10年後も…〜song for you〜
「伊豆先生にはホントに感謝だ。俺、お前と一緒に旅行に行けるなんてすげぇ嬉しい」
健はニコニコしながら、窓の外に目をやっている。
「早く沖縄着かねぇかな〜?」
「ばか。まだ離陸すらしてないし…」
私は、健の横顔を見つめた。
見送りに来てくれないと嘆いていたあたしがバカみたいだったじゃん。
「俺さ、お前より先に飛行機に乗る為に、晴人に車飛ばしてもらったんだぜ」
「え?晴人くんが?」
「アイツお前のことよろしくって改めてお願いしやがった。
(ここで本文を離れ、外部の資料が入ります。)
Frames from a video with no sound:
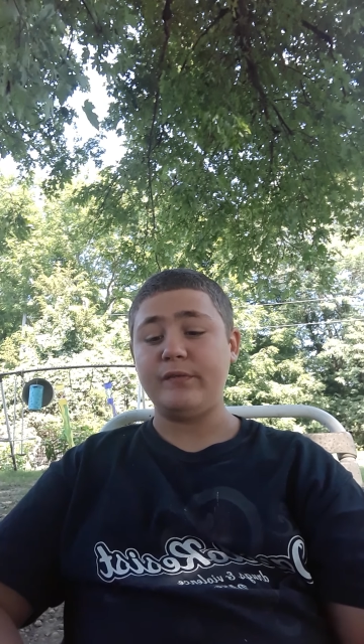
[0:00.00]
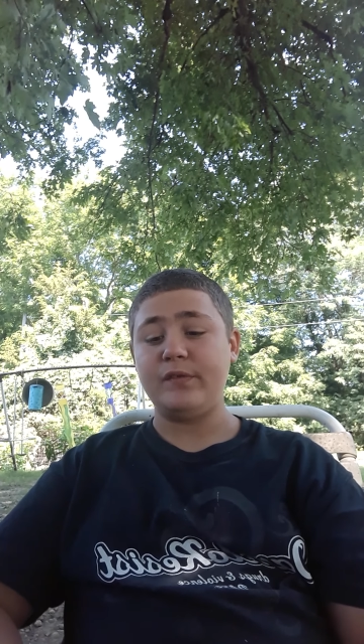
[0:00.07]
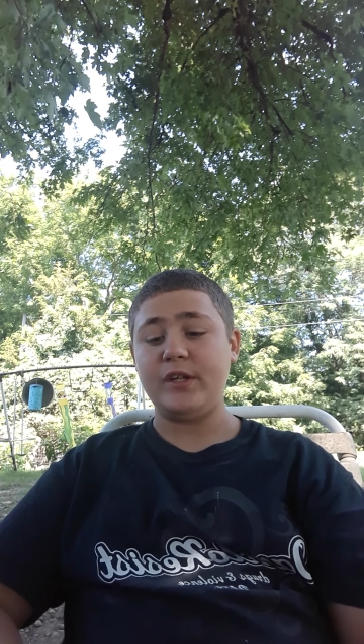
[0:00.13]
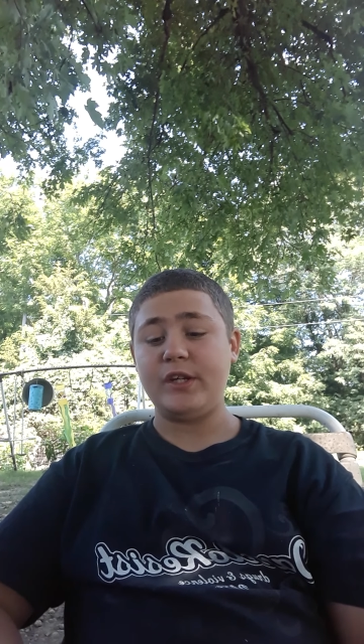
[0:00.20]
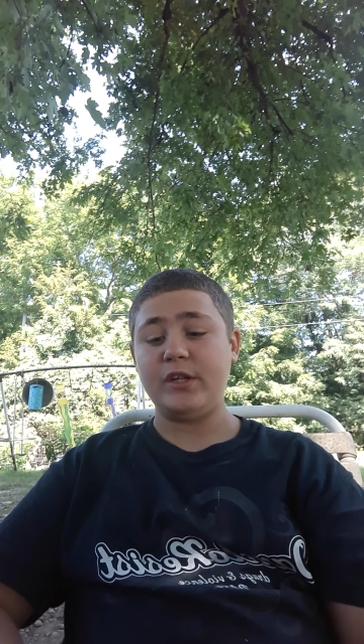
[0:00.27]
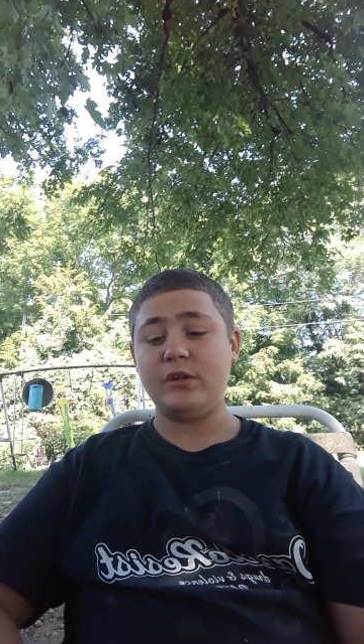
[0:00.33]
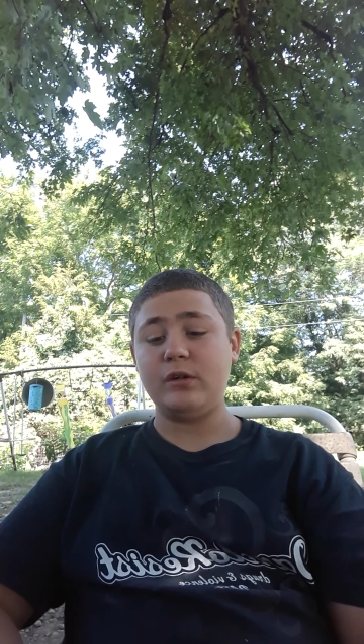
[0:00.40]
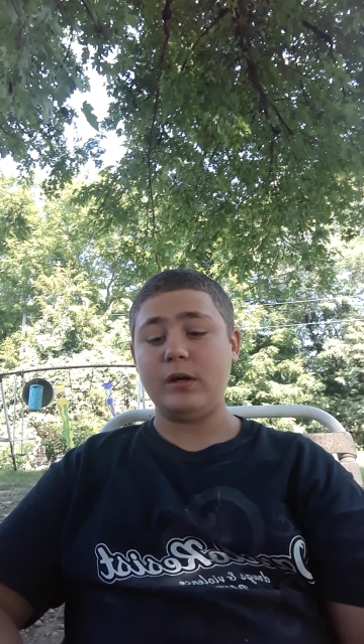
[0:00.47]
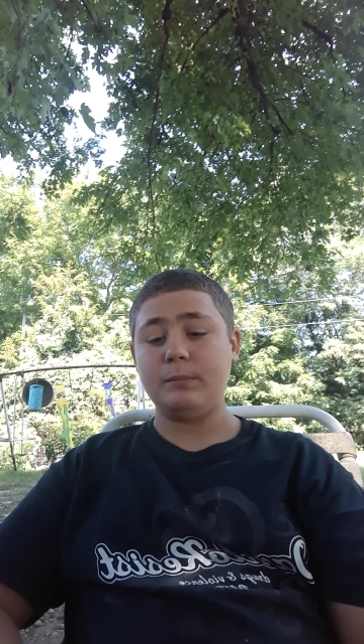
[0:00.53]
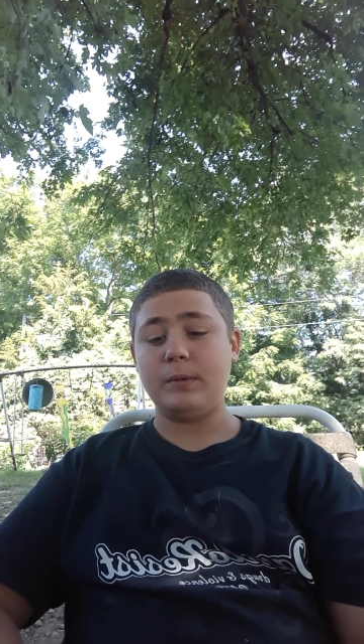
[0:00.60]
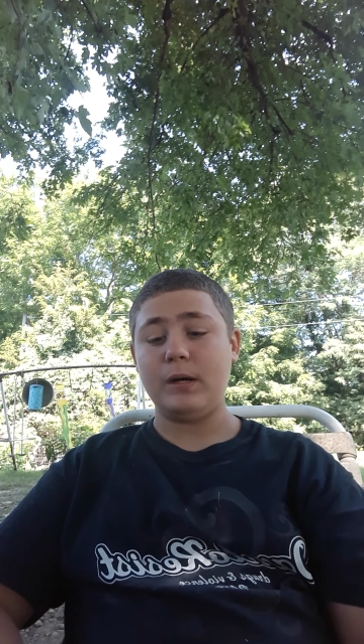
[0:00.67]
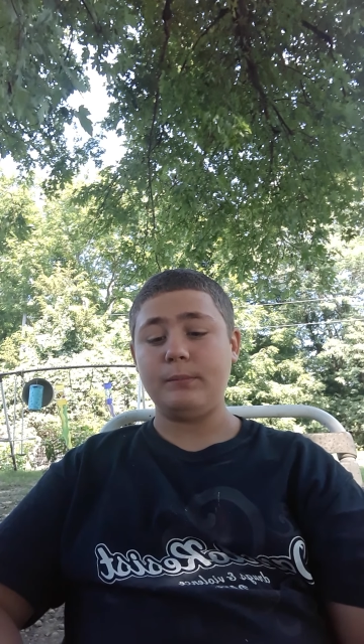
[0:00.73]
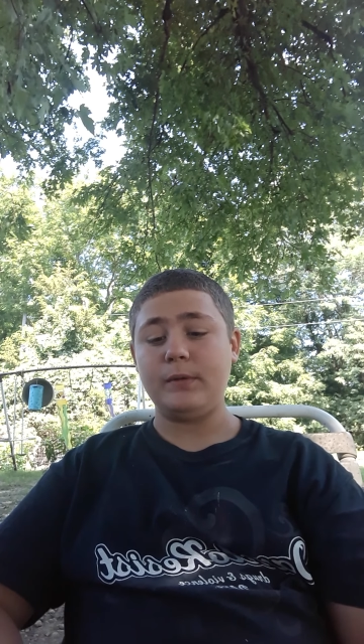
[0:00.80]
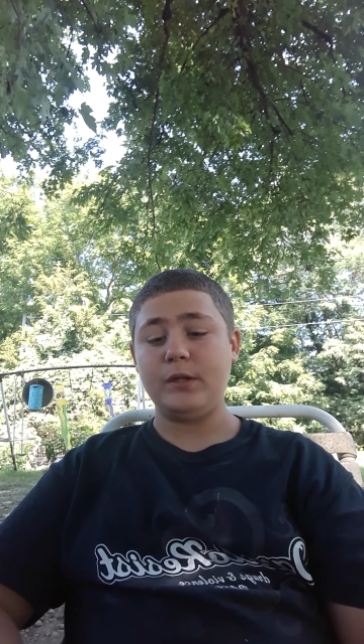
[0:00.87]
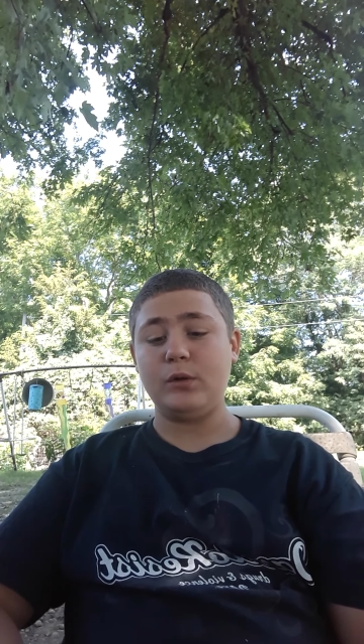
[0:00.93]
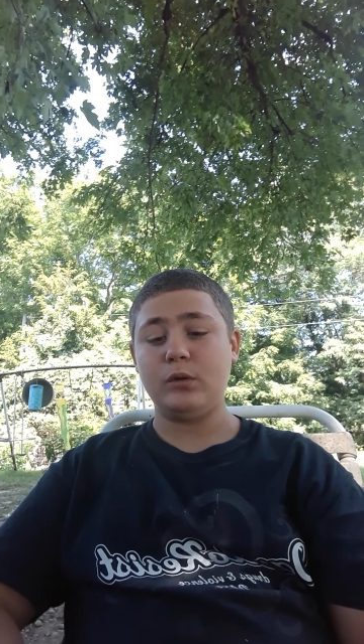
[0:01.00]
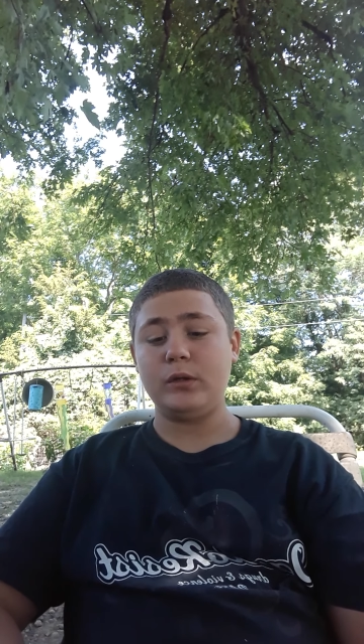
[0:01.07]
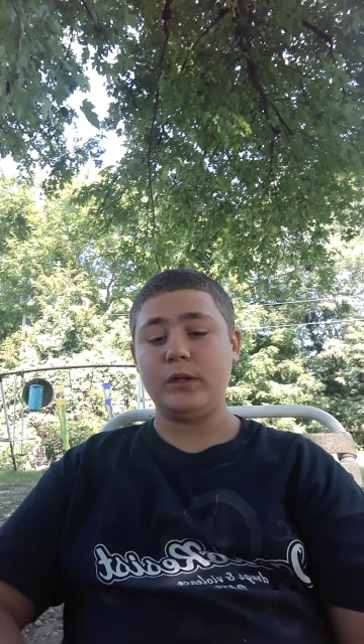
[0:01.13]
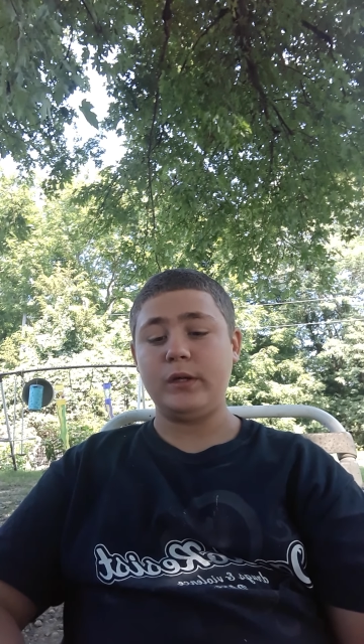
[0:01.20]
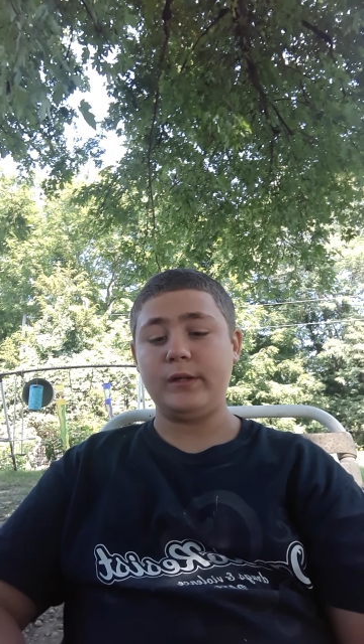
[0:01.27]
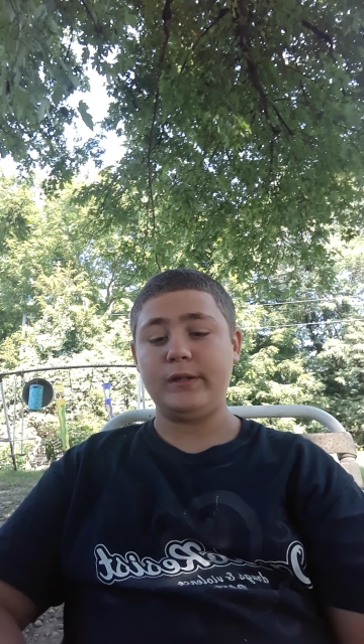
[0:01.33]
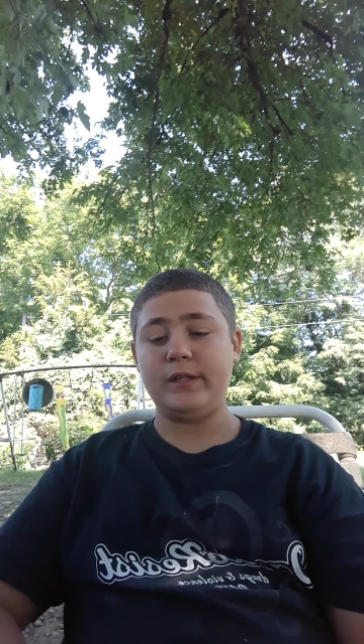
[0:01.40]
video about me going
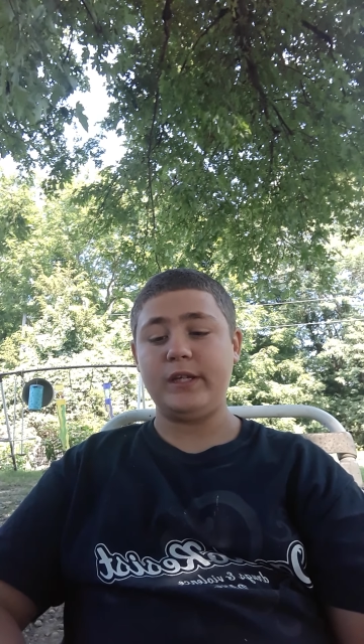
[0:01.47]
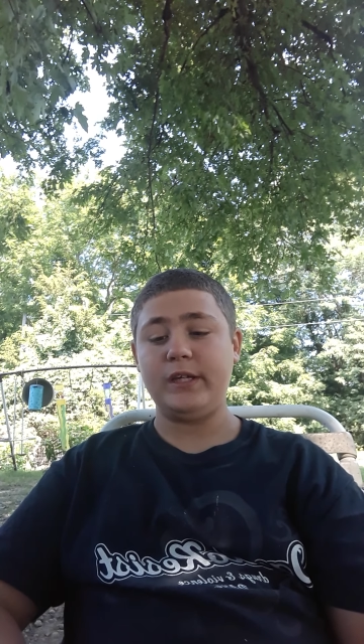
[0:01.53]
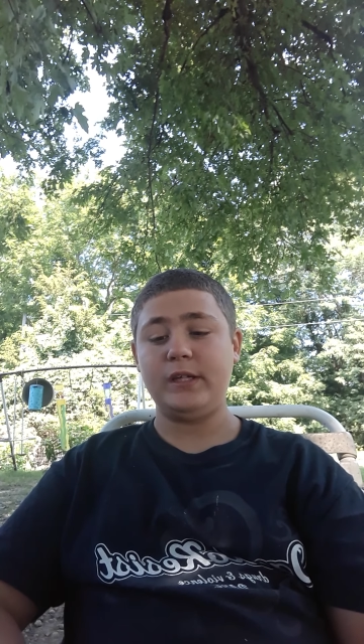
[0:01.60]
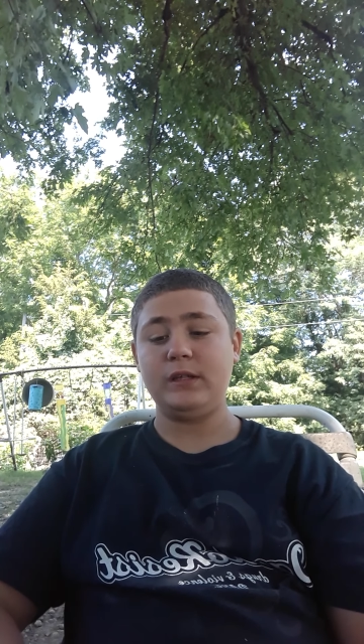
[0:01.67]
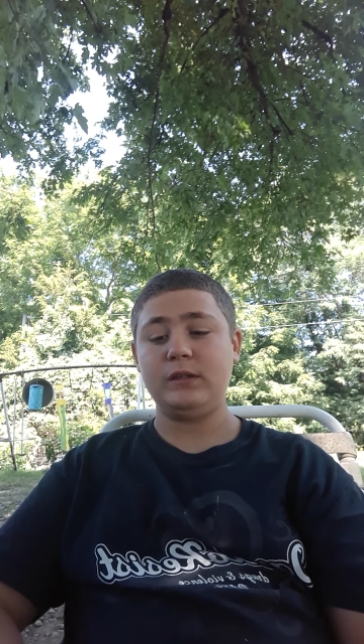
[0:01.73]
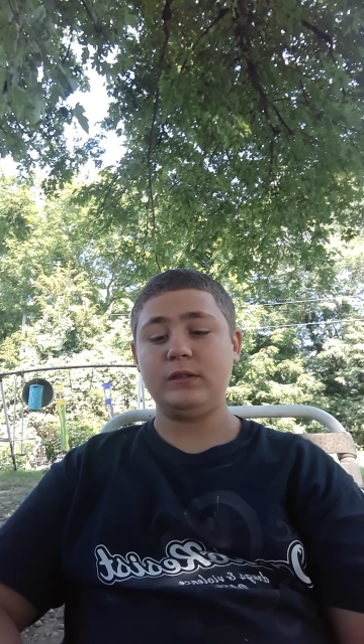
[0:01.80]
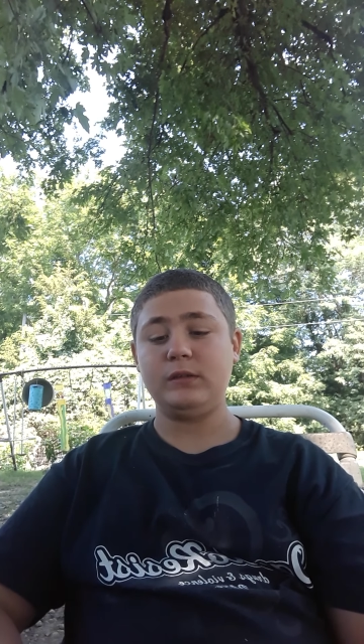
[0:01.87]
hunting.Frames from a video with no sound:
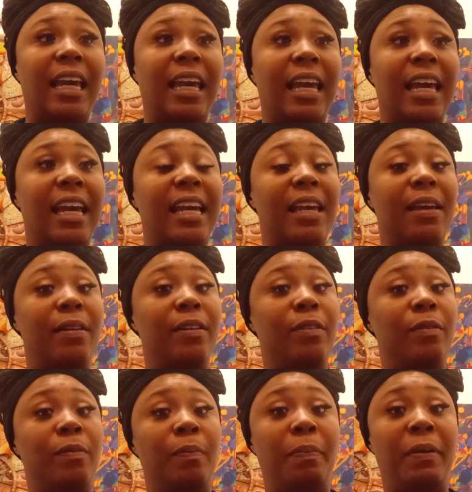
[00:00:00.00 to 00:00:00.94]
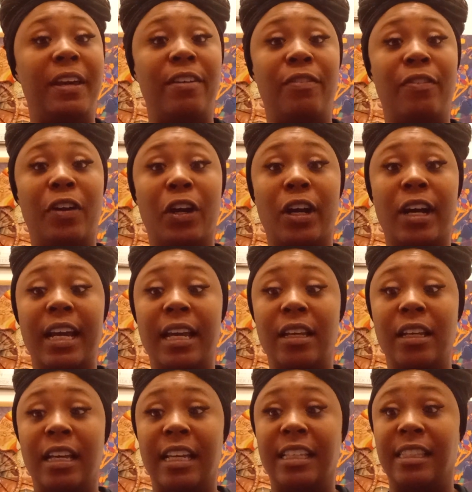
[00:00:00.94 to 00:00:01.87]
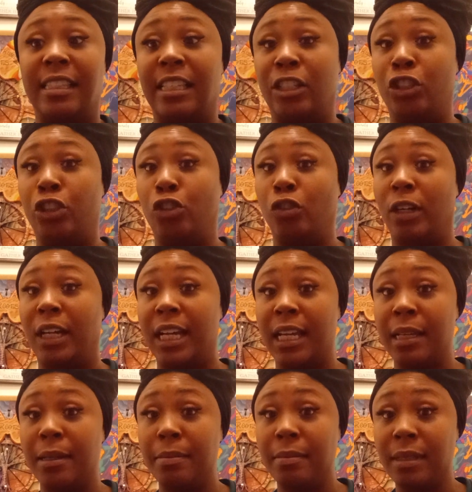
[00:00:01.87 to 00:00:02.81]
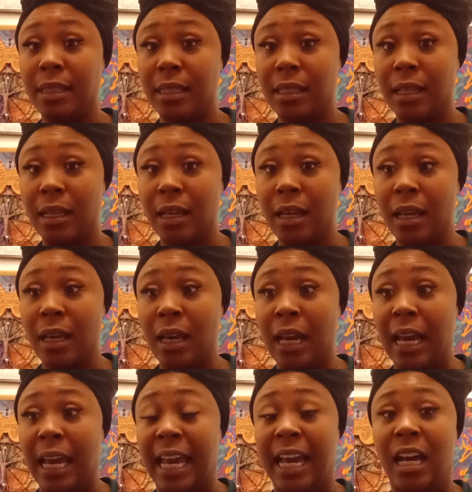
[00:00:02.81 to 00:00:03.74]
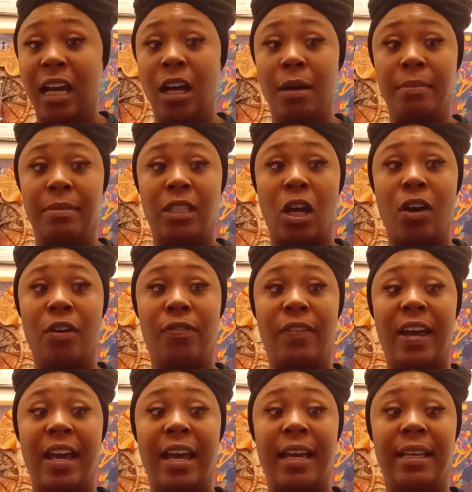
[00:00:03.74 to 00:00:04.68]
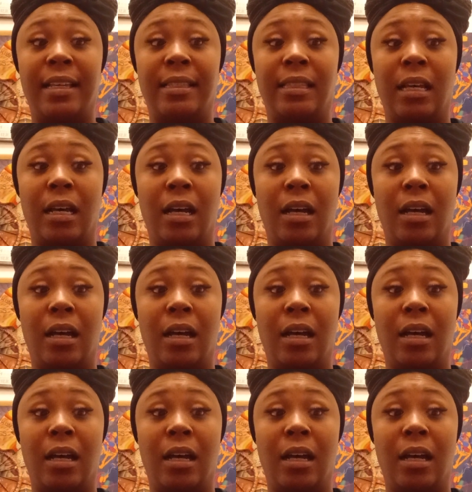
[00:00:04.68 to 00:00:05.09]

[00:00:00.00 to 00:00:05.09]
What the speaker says: it can be it's extremes. It comes off as,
アイツに言われなくなって分かってるつーの!」
そう言った健は少しむくれている。
「健…もしかして、妬いての?」
「うるせー。わりーかよ」
健が妙に素直で愛おしくなり、フッと笑みがこぼれた。
「晴人くんに後でちゃんとお礼言わなきゃだね」
「おう。妬くけど、ちゃんと感謝してるよ」
健はそう言ってにっこりと笑った。
私は、息をついた。
健と沖縄に行けるなんて、思ってもいなかったので、不安はありつつ嬉しくて仕方なかった。
お母さん、晴人くん、伊豆先生に感謝だ。
みんなありがとう。
私は、心の中でつぶやいた。
健が私の手を取った。
繋いだ手から健の優しくて温かい熱が伝わってきた。
この手は絶対に離したくない。
そんな私達の想いをのせ、飛行機は沖縄に向けて離陸した。